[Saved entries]
= = = =

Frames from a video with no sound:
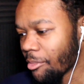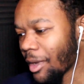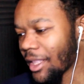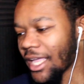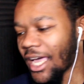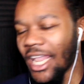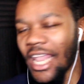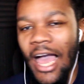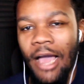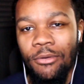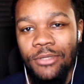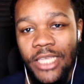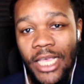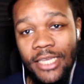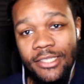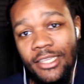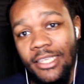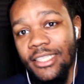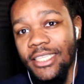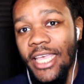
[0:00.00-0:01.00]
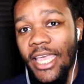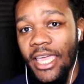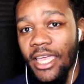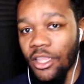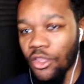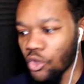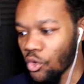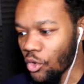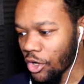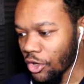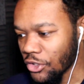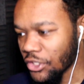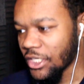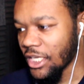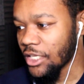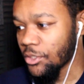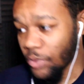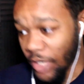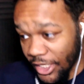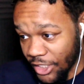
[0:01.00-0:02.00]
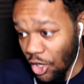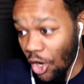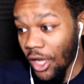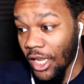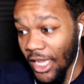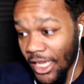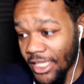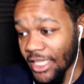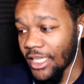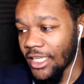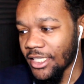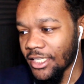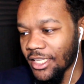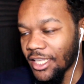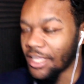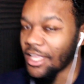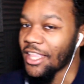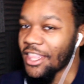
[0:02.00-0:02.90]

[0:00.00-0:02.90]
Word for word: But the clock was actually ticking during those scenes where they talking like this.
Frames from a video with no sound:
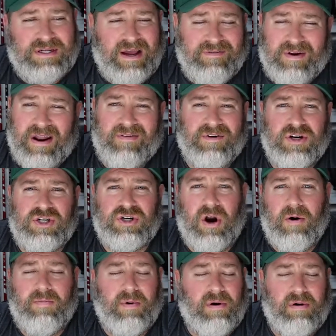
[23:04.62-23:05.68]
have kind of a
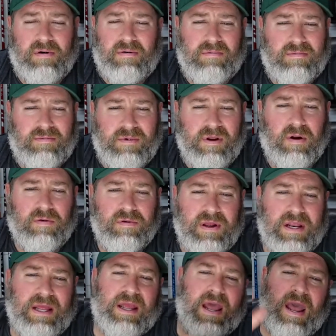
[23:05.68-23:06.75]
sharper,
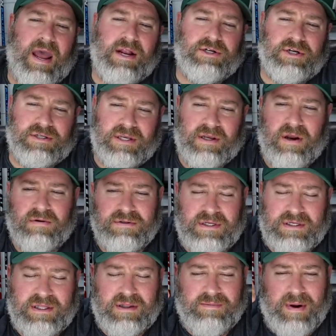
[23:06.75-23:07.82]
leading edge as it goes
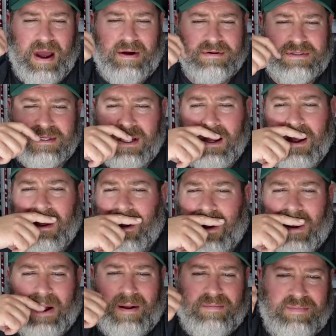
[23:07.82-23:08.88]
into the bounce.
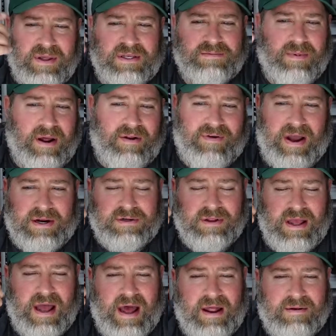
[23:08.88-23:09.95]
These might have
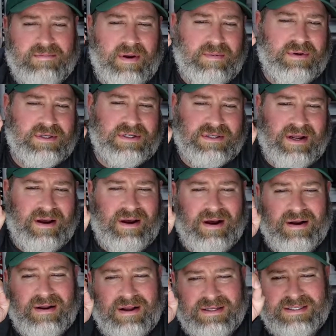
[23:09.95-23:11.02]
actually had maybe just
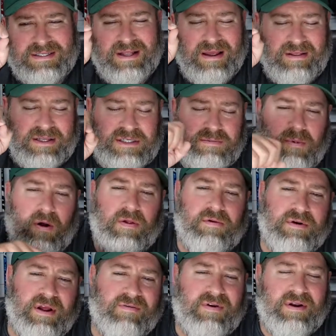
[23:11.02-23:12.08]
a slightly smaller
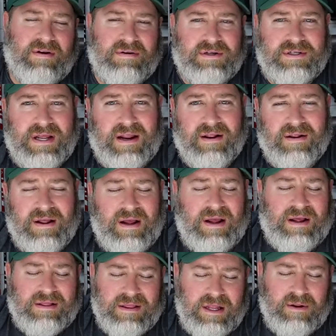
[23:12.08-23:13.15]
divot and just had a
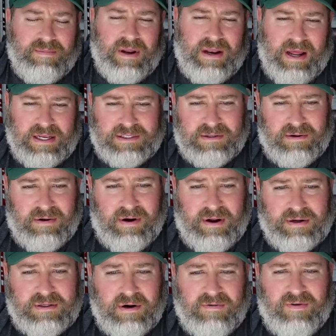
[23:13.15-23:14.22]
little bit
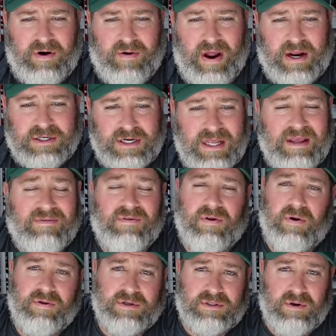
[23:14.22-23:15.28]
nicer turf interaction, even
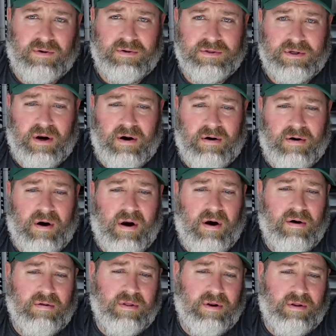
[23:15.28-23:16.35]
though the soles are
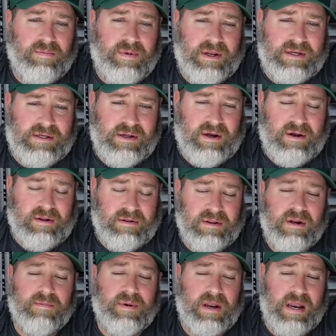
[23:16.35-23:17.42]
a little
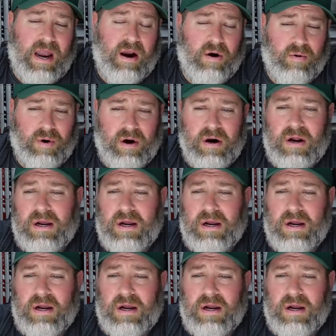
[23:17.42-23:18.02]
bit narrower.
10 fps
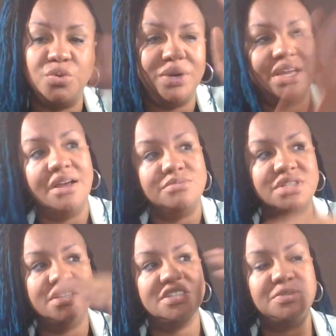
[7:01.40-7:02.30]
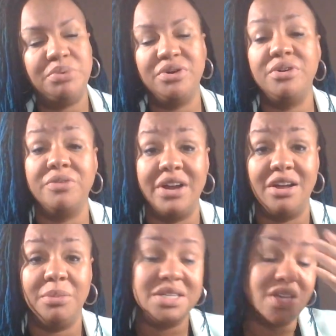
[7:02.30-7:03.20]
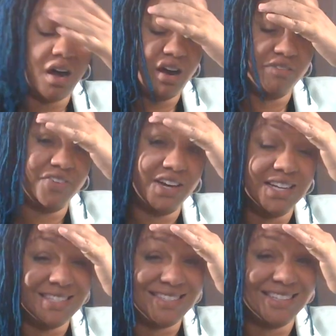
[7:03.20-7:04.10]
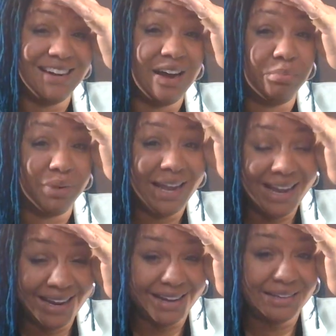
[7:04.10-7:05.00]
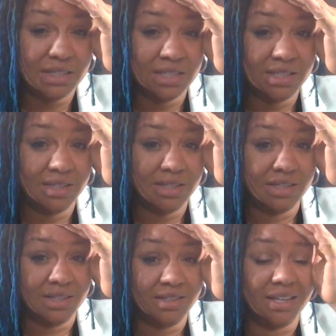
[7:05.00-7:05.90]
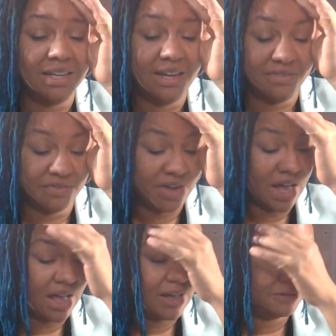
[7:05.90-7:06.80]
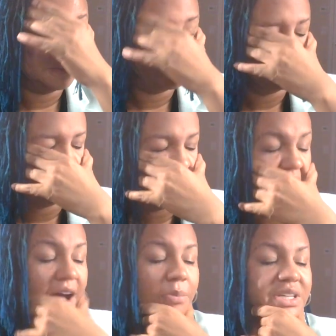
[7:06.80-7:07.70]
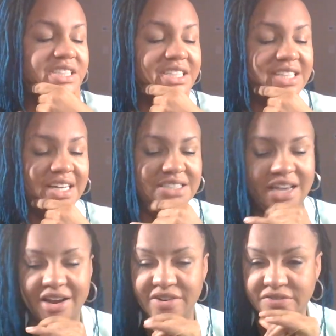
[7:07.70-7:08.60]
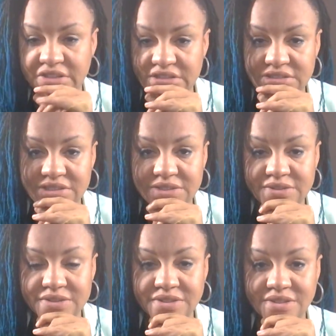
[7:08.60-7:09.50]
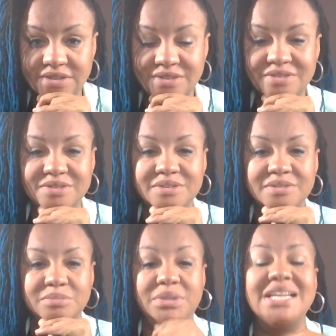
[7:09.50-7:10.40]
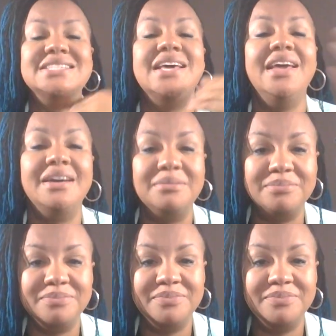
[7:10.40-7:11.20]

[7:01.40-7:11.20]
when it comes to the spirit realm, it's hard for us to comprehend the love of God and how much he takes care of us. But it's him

= = = =

▶ _Description of the task_:
A word-for-word copy of the entries above is needed, with every picture dropped.

▶ _Expected answer_:
Frames from a video with no sound:
[0:00.00-0:01.00]
[0:01.00-0:02.00]
[0:02.00-0:02.90]

[0:00.00-0:02.90]
Word for word: But the clock was actually ticking during those scenes where they talking like this.
Frames from a video with no sound:
[23:04.62-23:05.68]
have kind of a
[23:05.68-23:06.75]
sharper,
[23:06.75-23:07.82]
leading edge as it goes
[23:07.82-23:08.88]
into the bounce.
[23:08.88-23:09.95]
These might have
[23:09.95-23:11.02]
actually had maybe just
[23:11.02-23:12.08]
a slightly smaller
[23:12.08-23:13.15]
divot and just had a
[23:13.15-23:14.22]
little bit
[23:14.22-23:15.28]
nicer turf interaction, even
[23:15.28-23:16.35]
though the soles are
[23:16.35-23:17.42]
a little
[23:17.42-23:18.02]
bit narrower.
10 fps
[7:01.40-7:02.30]
[7:02.30-7:03.20]
[7:03.20-7:04.10]
[7:04.10-7:05.00]
[7:05.00-7:05.90]
[7:05.90-7:06.80]
[7:06.80-7:07.70]
[7:07.70-7:08.60]
[7:08.60-7:09.50]
[7:09.50-7:10.40]
[7:10.40-7:11.20]

[7:01.40-7:11.20]
when it comes to the spirit realm, it's hard for us to comprehend the love of God and how much he takes care of us. But it's him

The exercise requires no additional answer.